Segment Open

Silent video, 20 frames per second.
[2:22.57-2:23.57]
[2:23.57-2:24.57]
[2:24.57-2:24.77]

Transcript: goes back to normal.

Segment Closed
Segment Open

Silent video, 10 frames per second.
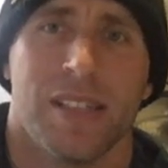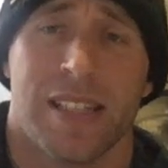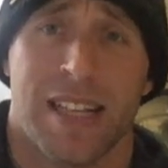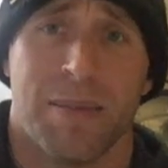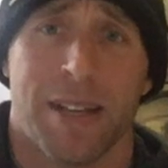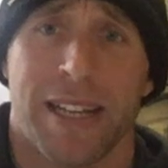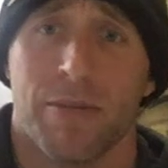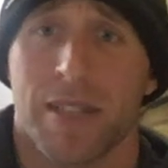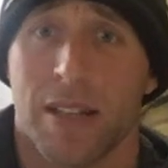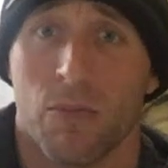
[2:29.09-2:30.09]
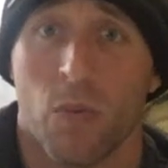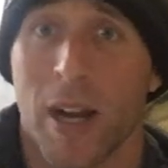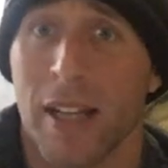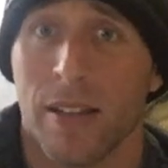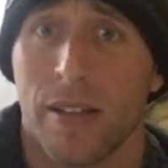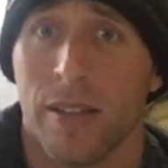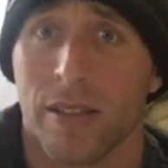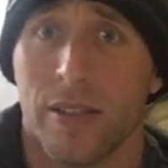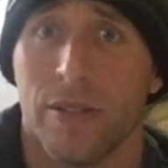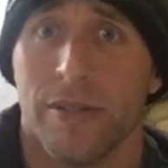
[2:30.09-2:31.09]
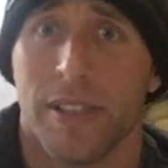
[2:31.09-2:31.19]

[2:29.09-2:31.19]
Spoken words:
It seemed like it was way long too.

Segment Closed

■ ACTIVITY:
The required output is the stretch of entries above from the line containing "[2:22.57-2:23.57]" through the line containing "Transcript: goes back to normal.", reproduced exactly.

■ TASK SOLUTION:
[2:22.57-2:23.57]
[2:23.57-2:24.57]
[2:24.57-2:24.77]

Transcript: goes back to normal.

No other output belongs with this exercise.